*Records to use*:
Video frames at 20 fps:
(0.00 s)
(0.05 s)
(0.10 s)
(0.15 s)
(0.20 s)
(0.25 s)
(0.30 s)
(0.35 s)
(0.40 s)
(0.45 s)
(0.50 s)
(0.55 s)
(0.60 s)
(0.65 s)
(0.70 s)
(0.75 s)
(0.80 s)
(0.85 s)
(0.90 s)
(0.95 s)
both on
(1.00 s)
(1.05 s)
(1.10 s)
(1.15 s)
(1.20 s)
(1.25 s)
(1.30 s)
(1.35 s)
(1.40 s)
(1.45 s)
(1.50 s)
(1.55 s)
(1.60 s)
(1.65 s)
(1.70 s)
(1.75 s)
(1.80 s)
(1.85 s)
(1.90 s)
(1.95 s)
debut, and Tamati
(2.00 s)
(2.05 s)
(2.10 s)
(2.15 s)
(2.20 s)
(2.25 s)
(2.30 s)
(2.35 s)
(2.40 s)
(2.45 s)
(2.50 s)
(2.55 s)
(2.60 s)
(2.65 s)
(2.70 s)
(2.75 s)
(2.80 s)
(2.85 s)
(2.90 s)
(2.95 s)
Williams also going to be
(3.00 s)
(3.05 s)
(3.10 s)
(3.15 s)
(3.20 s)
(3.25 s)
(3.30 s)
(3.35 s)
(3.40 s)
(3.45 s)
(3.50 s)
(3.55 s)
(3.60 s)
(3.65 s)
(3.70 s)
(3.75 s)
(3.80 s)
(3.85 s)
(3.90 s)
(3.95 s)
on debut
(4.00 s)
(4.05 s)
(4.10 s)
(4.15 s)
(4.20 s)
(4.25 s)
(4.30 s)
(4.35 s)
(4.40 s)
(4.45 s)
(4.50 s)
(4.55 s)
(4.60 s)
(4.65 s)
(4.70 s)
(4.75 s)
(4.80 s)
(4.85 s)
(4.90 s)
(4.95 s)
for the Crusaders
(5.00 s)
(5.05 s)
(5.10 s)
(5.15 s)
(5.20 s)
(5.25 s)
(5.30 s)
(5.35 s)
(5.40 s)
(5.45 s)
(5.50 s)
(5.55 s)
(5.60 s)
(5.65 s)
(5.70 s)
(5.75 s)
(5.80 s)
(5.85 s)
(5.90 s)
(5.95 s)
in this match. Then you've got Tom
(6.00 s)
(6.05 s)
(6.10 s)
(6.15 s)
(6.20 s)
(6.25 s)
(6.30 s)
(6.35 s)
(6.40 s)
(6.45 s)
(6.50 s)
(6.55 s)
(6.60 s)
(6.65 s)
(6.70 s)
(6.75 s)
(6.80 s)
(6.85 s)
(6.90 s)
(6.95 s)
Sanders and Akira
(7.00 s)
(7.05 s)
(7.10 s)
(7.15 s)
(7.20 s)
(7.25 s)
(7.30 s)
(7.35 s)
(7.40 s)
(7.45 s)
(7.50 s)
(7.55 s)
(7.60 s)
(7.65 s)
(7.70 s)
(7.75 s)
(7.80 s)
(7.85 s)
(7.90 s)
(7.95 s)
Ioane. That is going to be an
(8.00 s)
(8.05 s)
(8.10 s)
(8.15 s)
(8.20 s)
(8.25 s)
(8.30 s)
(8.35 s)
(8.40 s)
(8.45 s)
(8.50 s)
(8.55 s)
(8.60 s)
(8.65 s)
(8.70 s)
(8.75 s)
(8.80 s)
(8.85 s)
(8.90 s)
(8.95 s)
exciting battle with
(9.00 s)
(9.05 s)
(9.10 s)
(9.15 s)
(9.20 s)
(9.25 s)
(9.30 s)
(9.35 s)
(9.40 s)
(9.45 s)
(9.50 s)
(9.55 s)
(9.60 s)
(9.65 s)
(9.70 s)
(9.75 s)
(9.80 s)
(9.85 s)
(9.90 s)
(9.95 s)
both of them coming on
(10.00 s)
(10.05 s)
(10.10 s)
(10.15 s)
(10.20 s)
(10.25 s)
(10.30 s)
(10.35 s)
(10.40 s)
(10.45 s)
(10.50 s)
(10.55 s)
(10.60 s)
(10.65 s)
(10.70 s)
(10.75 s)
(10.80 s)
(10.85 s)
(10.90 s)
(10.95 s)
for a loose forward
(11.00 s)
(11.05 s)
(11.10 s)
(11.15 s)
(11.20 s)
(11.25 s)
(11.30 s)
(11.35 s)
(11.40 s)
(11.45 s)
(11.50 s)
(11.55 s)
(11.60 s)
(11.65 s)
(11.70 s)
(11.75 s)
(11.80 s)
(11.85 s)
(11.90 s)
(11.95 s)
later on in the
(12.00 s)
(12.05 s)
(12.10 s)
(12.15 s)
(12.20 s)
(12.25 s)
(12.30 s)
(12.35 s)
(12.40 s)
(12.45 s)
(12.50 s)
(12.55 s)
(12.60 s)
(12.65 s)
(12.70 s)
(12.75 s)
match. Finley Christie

*What is needed*: Please type the entries above out again exactly.

*Final answer*:
Video frames at 20 fps:
(0.00 s)
(0.05 s)
(0.10 s)
(0.15 s)
(0.20 s)
(0.25 s)
(0.30 s)
(0.35 s)
(0.40 s)
(0.45 s)
(0.50 s)
(0.55 s)
(0.60 s)
(0.65 s)
(0.70 s)
(0.75 s)
(0.80 s)
(0.85 s)
(0.90 s)
(0.95 s)
both on
(1.00 s)
(1.05 s)
(1.10 s)
(1.15 s)
(1.20 s)
(1.25 s)
(1.30 s)
(1.35 s)
(1.40 s)
(1.45 s)
(1.50 s)
(1.55 s)
(1.60 s)
(1.65 s)
(1.70 s)
(1.75 s)
(1.80 s)
(1.85 s)
(1.90 s)
(1.95 s)
debut, and Tamati
(2.00 s)
(2.05 s)
(2.10 s)
(2.15 s)
(2.20 s)
(2.25 s)
(2.30 s)
(2.35 s)
(2.40 s)
(2.45 s)
(2.50 s)
(2.55 s)
(2.60 s)
(2.65 s)
(2.70 s)
(2.75 s)
(2.80 s)
(2.85 s)
(2.90 s)
(2.95 s)
Williams also going to be
(3.00 s)
(3.05 s)
(3.10 s)
(3.15 s)
(3.20 s)
(3.25 s)
(3.30 s)
(3.35 s)
(3.40 s)
(3.45 s)
(3.50 s)
(3.55 s)
(3.60 s)
(3.65 s)
(3.70 s)
(3.75 s)
(3.80 s)
(3.85 s)
(3.90 s)
(3.95 s)
on debut
(4.00 s)
(4.05 s)
(4.10 s)
(4.15 s)
(4.20 s)
(4.25 s)
(4.30 s)
(4.35 s)
(4.40 s)
(4.45 s)
(4.50 s)
(4.55 s)
(4.60 s)
(4.65 s)
(4.70 s)
(4.75 s)
(4.80 s)
(4.85 s)
(4.90 s)
(4.95 s)
for the Crusaders
(5.00 s)
(5.05 s)
(5.10 s)
(5.15 s)
(5.20 s)
(5.25 s)
(5.30 s)
(5.35 s)
(5.40 s)
(5.45 s)
(5.50 s)
(5.55 s)
(5.60 s)
(5.65 s)
(5.70 s)
(5.75 s)
(5.80 s)
(5.85 s)
(5.90 s)
(5.95 s)
in this match. Then you've got Tom
(6.00 s)
(6.05 s)
(6.10 s)
(6.15 s)
(6.20 s)
(6.25 s)
(6.30 s)
(6.35 s)
(6.40 s)
(6.45 s)
(6.50 s)
(6.55 s)
(6.60 s)
(6.65 s)
(6.70 s)
(6.75 s)
(6.80 s)
(6.85 s)
(6.90 s)
(6.95 s)
Sanders and Akira
(7.00 s)
(7.05 s)
(7.10 s)
(7.15 s)
(7.20 s)
(7.25 s)
(7.30 s)
(7.35 s)
(7.40 s)
(7.45 s)
(7.50 s)
(7.55 s)
(7.60 s)
(7.65 s)
(7.70 s)
(7.75 s)
(7.80 s)
(7.85 s)
(7.90 s)
(7.95 s)
Ioane. That is going to be an
(8.00 s)
(8.05 s)
(8.10 s)
(8.15 s)
(8.20 s)
(8.25 s)
(8.30 s)
(8.35 s)
(8.40 s)
(8.45 s)
(8.50 s)
(8.55 s)
(8.60 s)
(8.65 s)
(8.70 s)
(8.75 s)
(8.80 s)
(8.85 s)
(8.90 s)
(8.95 s)
exciting battle with
(9.00 s)
(9.05 s)
(9.10 s)
(9.15 s)
(9.20 s)
(9.25 s)
(9.30 s)
(9.35 s)
(9.40 s)
(9.45 s)
(9.50 s)
(9.55 s)
(9.60 s)
(9.65 s)
(9.70 s)
(9.75 s)
(9.80 s)
(9.85 s)
(9.90 s)
(9.95 s)
both of them coming on
(10.00 s)
(10.05 s)
(10.10 s)
(10.15 s)
(10.20 s)
(10.25 s)
(10.30 s)
(10.35 s)
(10.40 s)
(10.45 s)
(10.50 s)
(10.55 s)
(10.60 s)
(10.65 s)
(10.70 s)
(10.75 s)
(10.80 s)
(10.85 s)
(10.90 s)
(10.95 s)
for a loose forward
(11.00 s)
(11.05 s)
(11.10 s)
(11.15 s)
(11.20 s)
(11.25 s)
(11.30 s)
(11.35 s)
(11.40 s)
(11.45 s)
(11.50 s)
(11.55 s)
(11.60 s)
(11.65 s)
(11.70 s)
(11.75 s)
(11.80 s)
(11.85 s)
(11.90 s)
(11.95 s)
later on in the
(12.00 s)
(12.05 s)
(12.10 s)
(12.15 s)
(12.20 s)
(12.25 s)
(12.30 s)
(12.35 s)
(12.40 s)
(12.45 s)
(12.50 s)
(12.55 s)
(12.60 s)
(12.65 s)
(12.70 s)
(12.75 s)
match. Finley Christie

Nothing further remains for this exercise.